◆ WHAT TO PRODUCE
Below are entries; copy exactly, and only, the lines from the one containing "[0:00.00-0:00.90]" through their final line, leaving out pictures.

◆ LISTED ENTRIES
————————
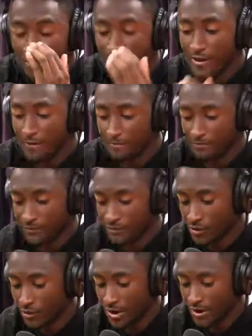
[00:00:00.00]
Yeah.
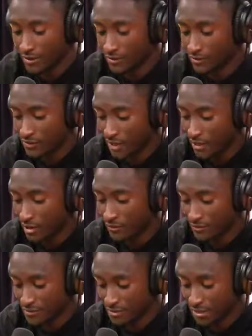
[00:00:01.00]
So I take it off
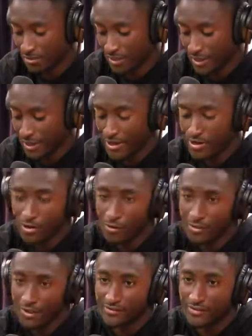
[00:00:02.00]
every time I play, and I
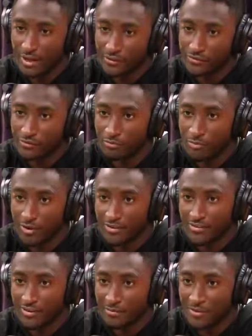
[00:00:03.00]
know that's thousands of
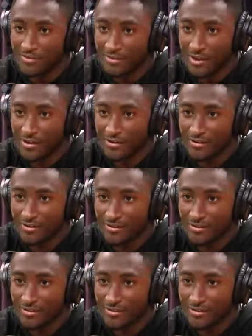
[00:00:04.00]
points that I'm missing out on.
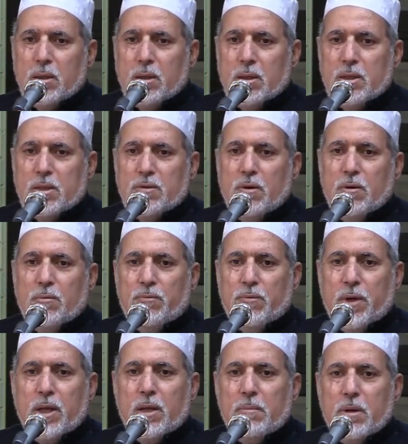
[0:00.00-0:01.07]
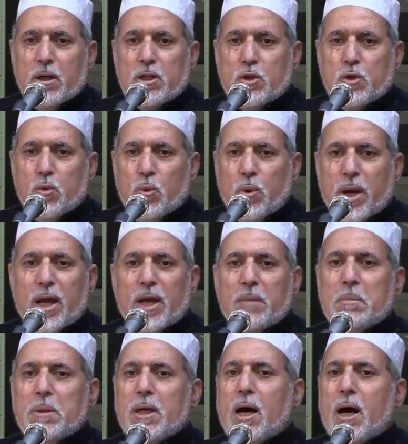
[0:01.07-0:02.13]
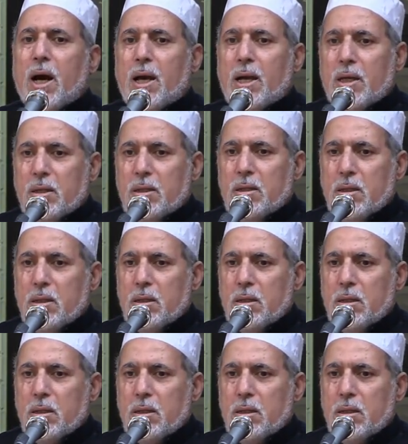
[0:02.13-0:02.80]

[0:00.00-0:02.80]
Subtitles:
is very much way behind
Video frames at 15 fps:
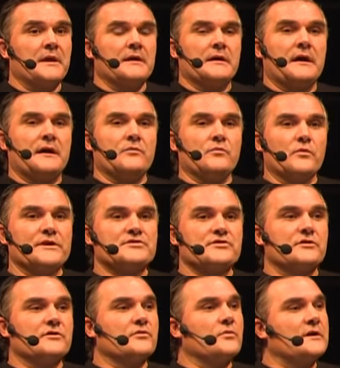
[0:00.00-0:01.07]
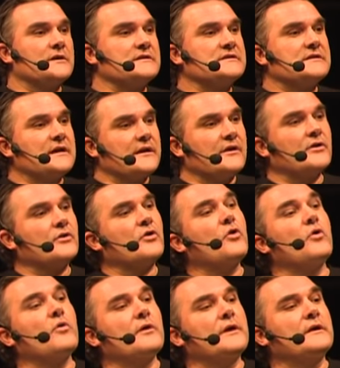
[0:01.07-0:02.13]
and which are the ones that are
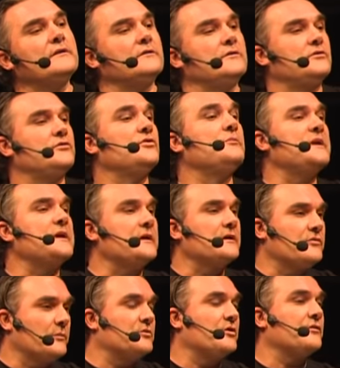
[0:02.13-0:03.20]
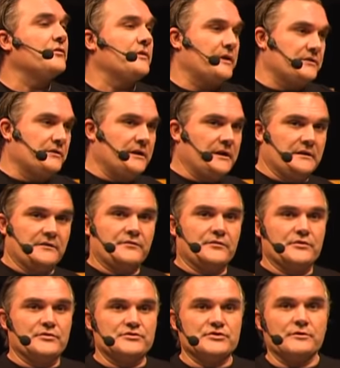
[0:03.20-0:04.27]
going to be crypto-friendly in the
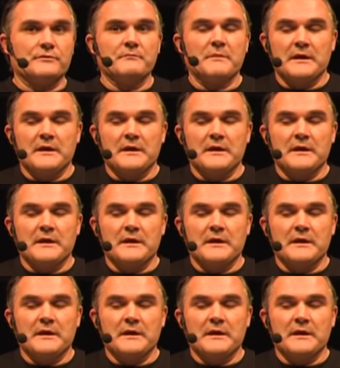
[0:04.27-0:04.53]
future.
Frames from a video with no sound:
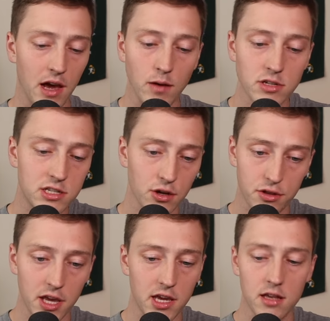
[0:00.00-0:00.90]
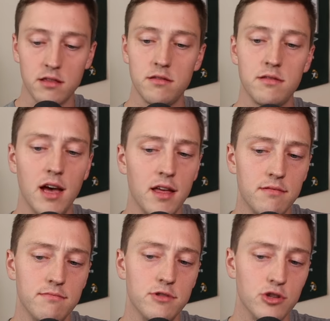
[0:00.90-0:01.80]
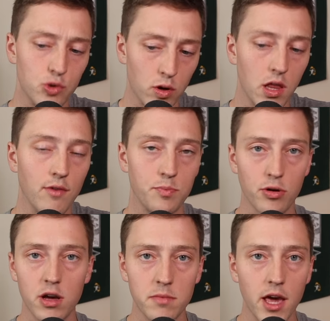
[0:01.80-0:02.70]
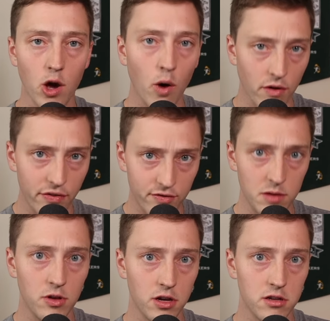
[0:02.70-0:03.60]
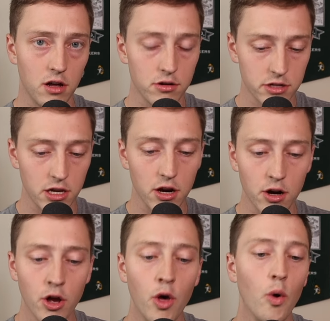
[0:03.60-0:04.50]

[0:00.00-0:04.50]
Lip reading: I was still thinking that Jordan Love would probably make over $50 million a year,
————————
◆ WRITTEN REPLY
[0:00.00-0:00.90]
[0:00.90-0:01.80]
[0:01.80-0:02.70]
[0:02.70-0:03.60]
[0:03.60-0:04.50]

[0:00.00-0:04.50]
Lip reading: I was still thinking that Jordan Love would probably make over $50 million a year,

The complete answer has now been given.